True to their word, Brooklyn duo, Shy Child, keep a frenetic pace throughout Noise Won’t Stop. The album is a showcase of so-called ‘new rave’, but with a bouncy, shrieky edge that will keep enthusiasts (and all the neighbours in the block) up late into the night. It should probably come with an advisory sticker for anyone who is allergic to the interminable synth of happy hardcore, which some of us thought was safely locked away in the 90s vault for now. Wrong.
These guys have probably kept purveyors of fine keytars and other synth relics in business long after they would otherwise have turned away the last big-haired punter back in 1989, just as computers were taking over the dance music scene. Unfortunately, the Shy Child guys use these otherwise pleasing instruments in a way that would probably make big muscly blokes down the local nightclub rhythmically punch the air and ‘build shelves’ in a not entirely pleasing way.
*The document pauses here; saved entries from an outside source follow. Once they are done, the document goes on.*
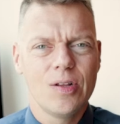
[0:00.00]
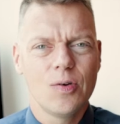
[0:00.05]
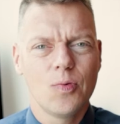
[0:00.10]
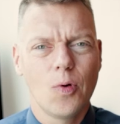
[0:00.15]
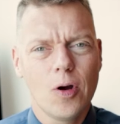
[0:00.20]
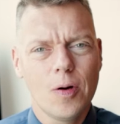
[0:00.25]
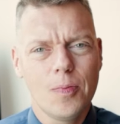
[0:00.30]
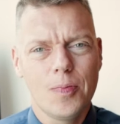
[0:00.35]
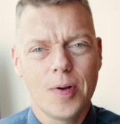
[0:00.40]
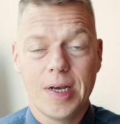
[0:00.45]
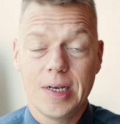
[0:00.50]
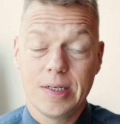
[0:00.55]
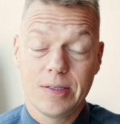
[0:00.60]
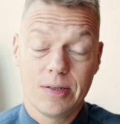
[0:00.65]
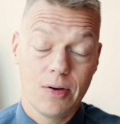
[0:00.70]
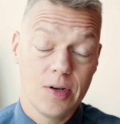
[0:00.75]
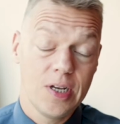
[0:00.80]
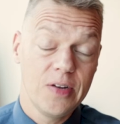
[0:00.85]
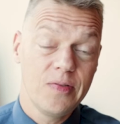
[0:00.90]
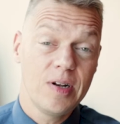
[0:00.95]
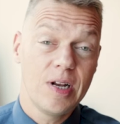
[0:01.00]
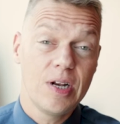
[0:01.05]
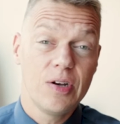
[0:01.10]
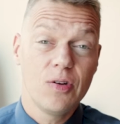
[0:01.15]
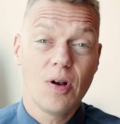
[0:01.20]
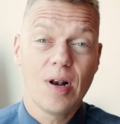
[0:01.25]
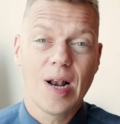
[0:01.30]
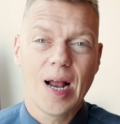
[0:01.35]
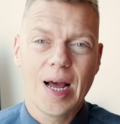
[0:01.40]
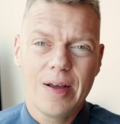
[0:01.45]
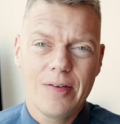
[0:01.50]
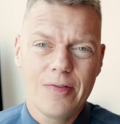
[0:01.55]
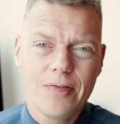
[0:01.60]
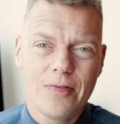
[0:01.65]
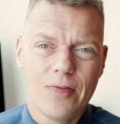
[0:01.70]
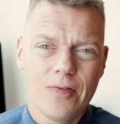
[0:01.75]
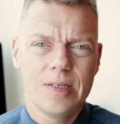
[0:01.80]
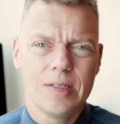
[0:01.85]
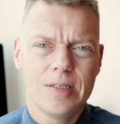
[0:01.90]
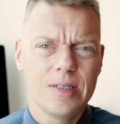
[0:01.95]
in the workplace or even in your
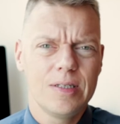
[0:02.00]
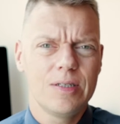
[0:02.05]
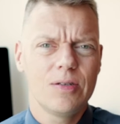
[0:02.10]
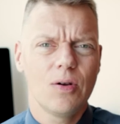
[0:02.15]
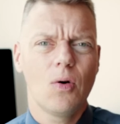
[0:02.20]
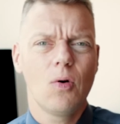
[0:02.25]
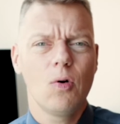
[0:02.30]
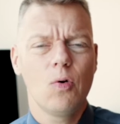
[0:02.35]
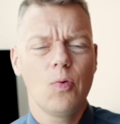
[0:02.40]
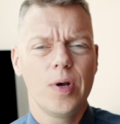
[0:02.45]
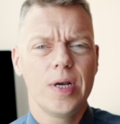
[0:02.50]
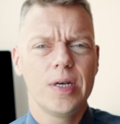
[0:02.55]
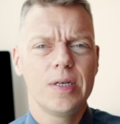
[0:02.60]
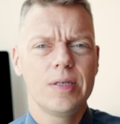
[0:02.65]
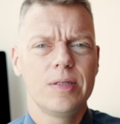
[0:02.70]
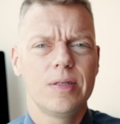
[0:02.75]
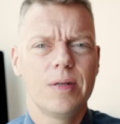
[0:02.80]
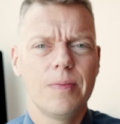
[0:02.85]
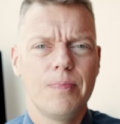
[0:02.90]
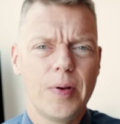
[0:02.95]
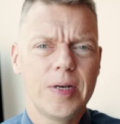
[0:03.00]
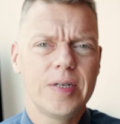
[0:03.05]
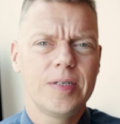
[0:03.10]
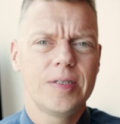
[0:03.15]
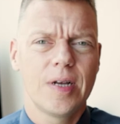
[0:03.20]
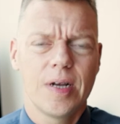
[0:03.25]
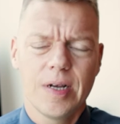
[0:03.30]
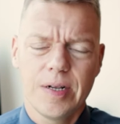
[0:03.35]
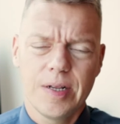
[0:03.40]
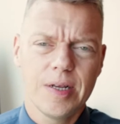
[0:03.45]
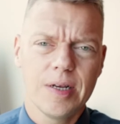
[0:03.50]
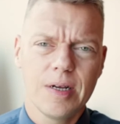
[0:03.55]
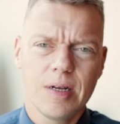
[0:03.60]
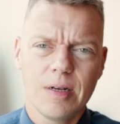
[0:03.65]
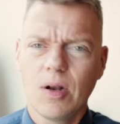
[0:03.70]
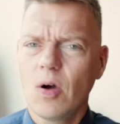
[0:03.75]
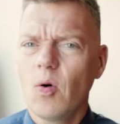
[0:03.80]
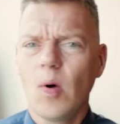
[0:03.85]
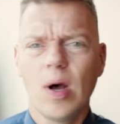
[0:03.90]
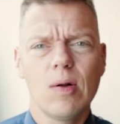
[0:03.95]
life, is this always the best idea?
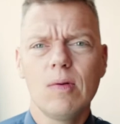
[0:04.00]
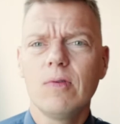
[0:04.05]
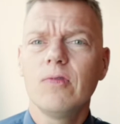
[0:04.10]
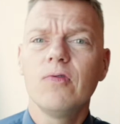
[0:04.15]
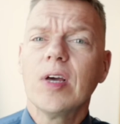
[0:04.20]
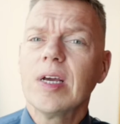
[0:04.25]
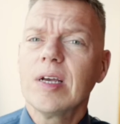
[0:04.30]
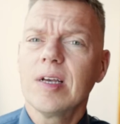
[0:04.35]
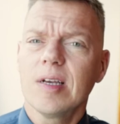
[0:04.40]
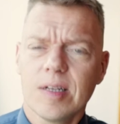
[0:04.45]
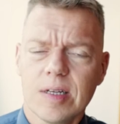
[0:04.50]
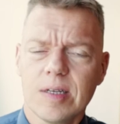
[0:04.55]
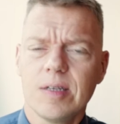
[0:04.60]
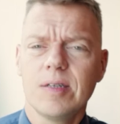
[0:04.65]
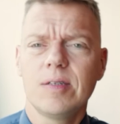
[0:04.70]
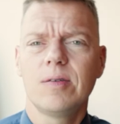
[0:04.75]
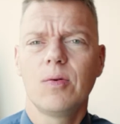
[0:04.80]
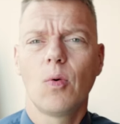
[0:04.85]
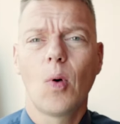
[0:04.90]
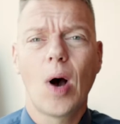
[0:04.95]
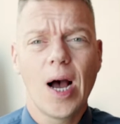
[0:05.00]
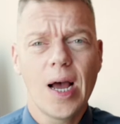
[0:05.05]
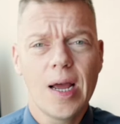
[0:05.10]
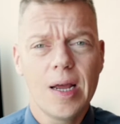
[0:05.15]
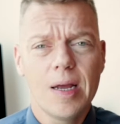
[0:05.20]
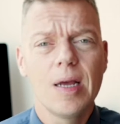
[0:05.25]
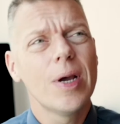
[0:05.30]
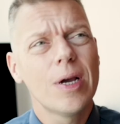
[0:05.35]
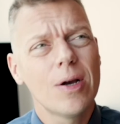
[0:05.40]
No, I don't think it is. Why?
This album harks back to the dance paradigm where a low fidelity sound built to a crescendo of high definition wizardry, and that build up was the high point of an otherwise fairly predictable trajectory. It’s a formula that worked for many years before the punters tired of it, and its appearance on an album at this point in time seems either hopelessly out of date or the start of a brand new revival. Obviously the fans of this 21st century take on 90s techno will be yelling above the din that this is the new future of dance music.
Noise Won’t Stop is too testosterone-fuelled for this listener, and while it will please the fans – angry dance-oriented boys, mostly – it jabs too hard and with too little variation to do anything for me. Like it or loathe it, with bands like Shy Child and Lo Fi Fnk, the 90s dance revival has finally arrived.